Así como en Sicilia, punto de entrada de todos los invasores de la península italiana, se explica la existencia de la mafia como una cultura de la resistencia a las imposiciones, este fenómeno de guerra permanente, de desolación y muerte, redujo al ser humano al culto de la familia. Luego, durante la Edad Media, otros agrupamientos familiares más complejos irán tomando cuerpo por medio de las asociaciones defensivas entre clanes.
La Iglesia como mediadora entre la vida y la muerte.
La muerte no era un negocio, lo prohibía la Iglesia, los campos santos estaban abiertos a todos los cristianos, cuando cristianos éramos todos, a ningún bautizado se le negaba acceso al camposanto. En el Montevideo fundacional, y hasta fines del siglo XIX, no existía el comercio de la muerte, salvo para aquellos que estuvieran dispuestos a pagarlos por humana vanidad, que siempre la hubo, era de justicia dar a la Iglesia por la vanidad póstuma del finado y sus deudos. Esto se transformaba en obra pública, educación y asistencia social, cementerios vecinos de hospicios, hospitales y capillas daban fe de ello.

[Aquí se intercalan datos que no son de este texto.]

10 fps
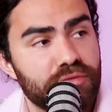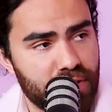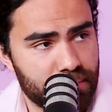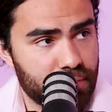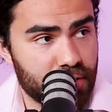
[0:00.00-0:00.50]

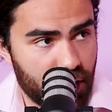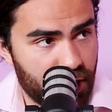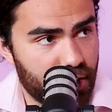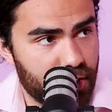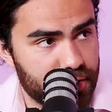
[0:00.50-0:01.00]
van
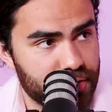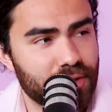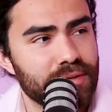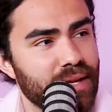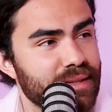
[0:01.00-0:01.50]
Breda, you
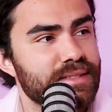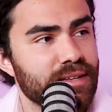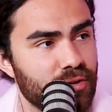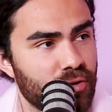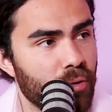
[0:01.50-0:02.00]
know, that
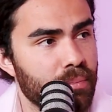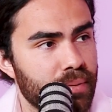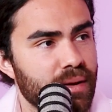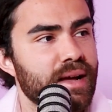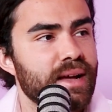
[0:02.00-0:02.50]

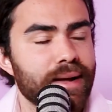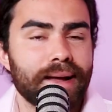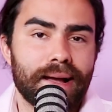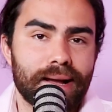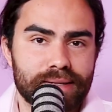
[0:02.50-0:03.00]
Tikop
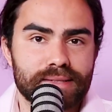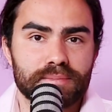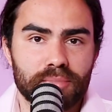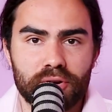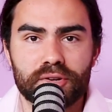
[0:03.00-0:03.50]
axe
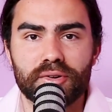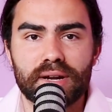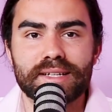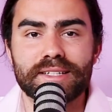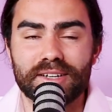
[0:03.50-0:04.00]

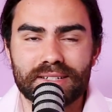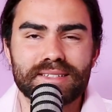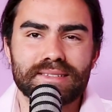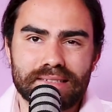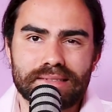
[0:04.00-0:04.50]
murderer,
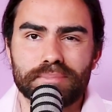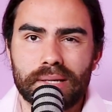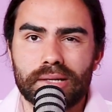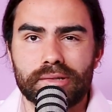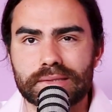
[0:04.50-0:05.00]
killed his
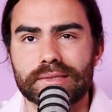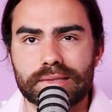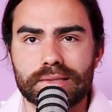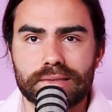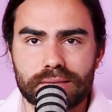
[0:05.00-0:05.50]
parents,
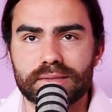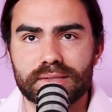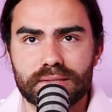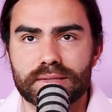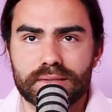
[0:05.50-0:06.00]
his
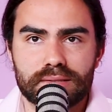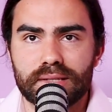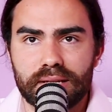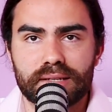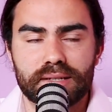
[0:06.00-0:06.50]
sisters
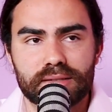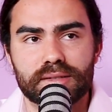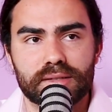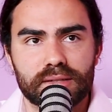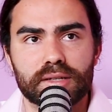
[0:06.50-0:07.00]
in like
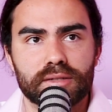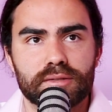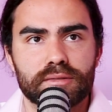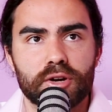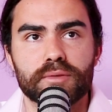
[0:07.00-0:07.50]
a
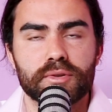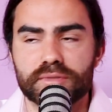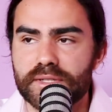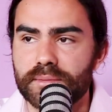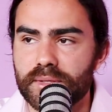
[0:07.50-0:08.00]
coma
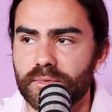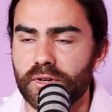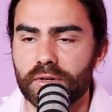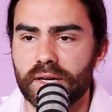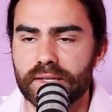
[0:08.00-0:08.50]
or something, or
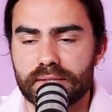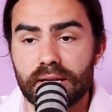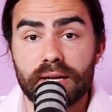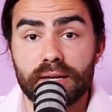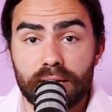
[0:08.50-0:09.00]
concussed.
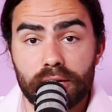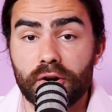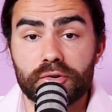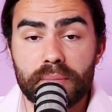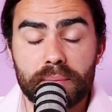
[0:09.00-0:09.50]

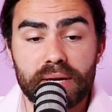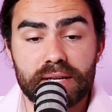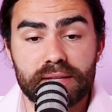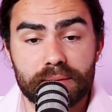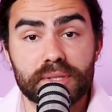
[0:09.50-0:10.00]
Can't remember
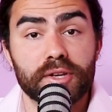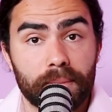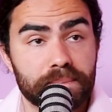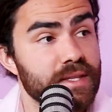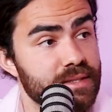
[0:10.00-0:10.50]
anything. But
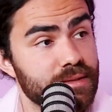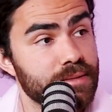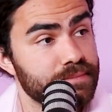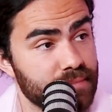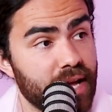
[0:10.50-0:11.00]
this
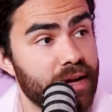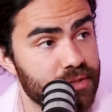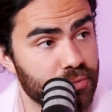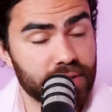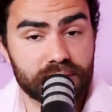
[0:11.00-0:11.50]

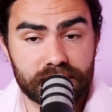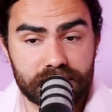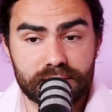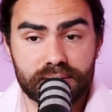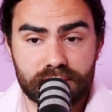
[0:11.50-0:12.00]

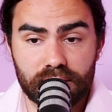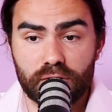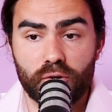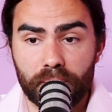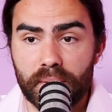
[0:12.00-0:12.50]
axe-wielding
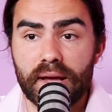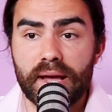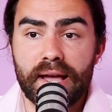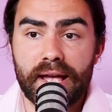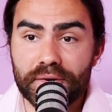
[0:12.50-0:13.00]
Tikop
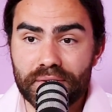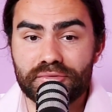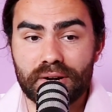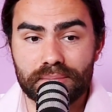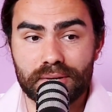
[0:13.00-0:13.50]
Henry
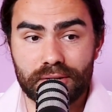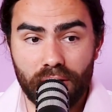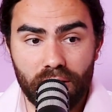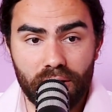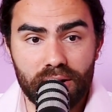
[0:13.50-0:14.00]
van
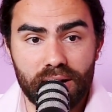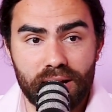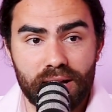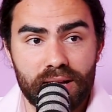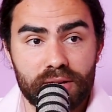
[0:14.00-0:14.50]
Breda,
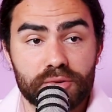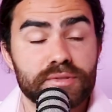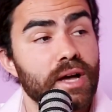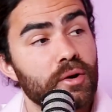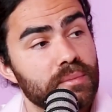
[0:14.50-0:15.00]

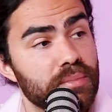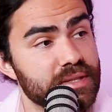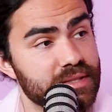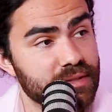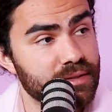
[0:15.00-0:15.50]
who's now in
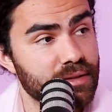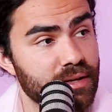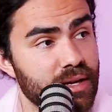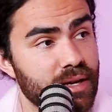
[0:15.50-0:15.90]
prison,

Aún se ven por la campaña pequeños “camposantos”, con algunos ruinosos panteones invadidos por los árboles nativos, talas y coronillas vivificando antiguas sangres blandiendo al cielo, como brazos, huesudas ramas en plegaria o demanda de antiguos sueños, amparando vidas aladas que dan vida al cielo. Y, pese a que sus signos de identidad se perdieron en desgastadas piedras, o en oxidadas cruces, nos conmueve esa esperanza, esa ilusión, hoy ingenua ilusión, de eternidad.